» Entries provided:
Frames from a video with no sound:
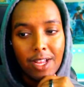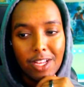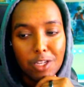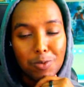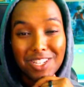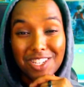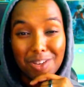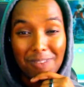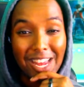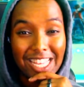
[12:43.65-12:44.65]
especially to a
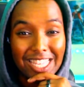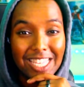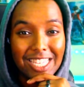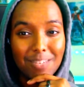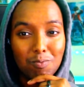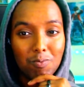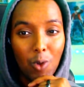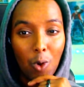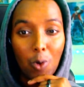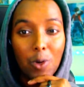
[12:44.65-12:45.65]
planet that's
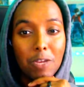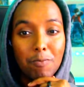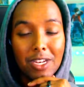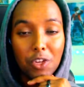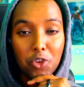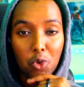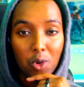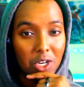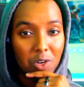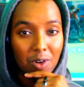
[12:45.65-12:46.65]
already been
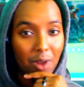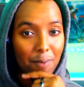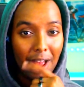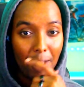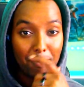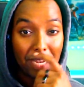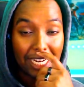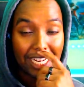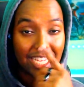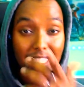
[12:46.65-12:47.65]
destroyed or a, a
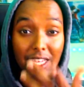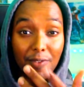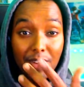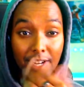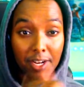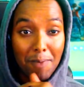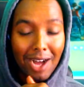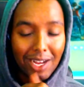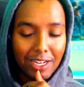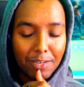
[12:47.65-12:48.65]
planet has suffered an
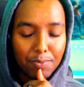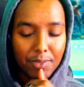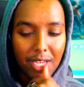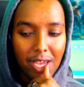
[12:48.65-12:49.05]
apocalypse.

» What you need to do: Write the records out in full, word for word; leave every picture behind.

» Reply:
Frames from a video with no sound:
[12:43.65-12:44.65]
especially to a
[12:44.65-12:45.65]
planet that's
[12:45.65-12:46.65]
already been
[12:46.65-12:47.65]
destroyed or a, a
[12:47.65-12:48.65]
planet has suffered an
[12:48.65-12:49.05]
apocalypse.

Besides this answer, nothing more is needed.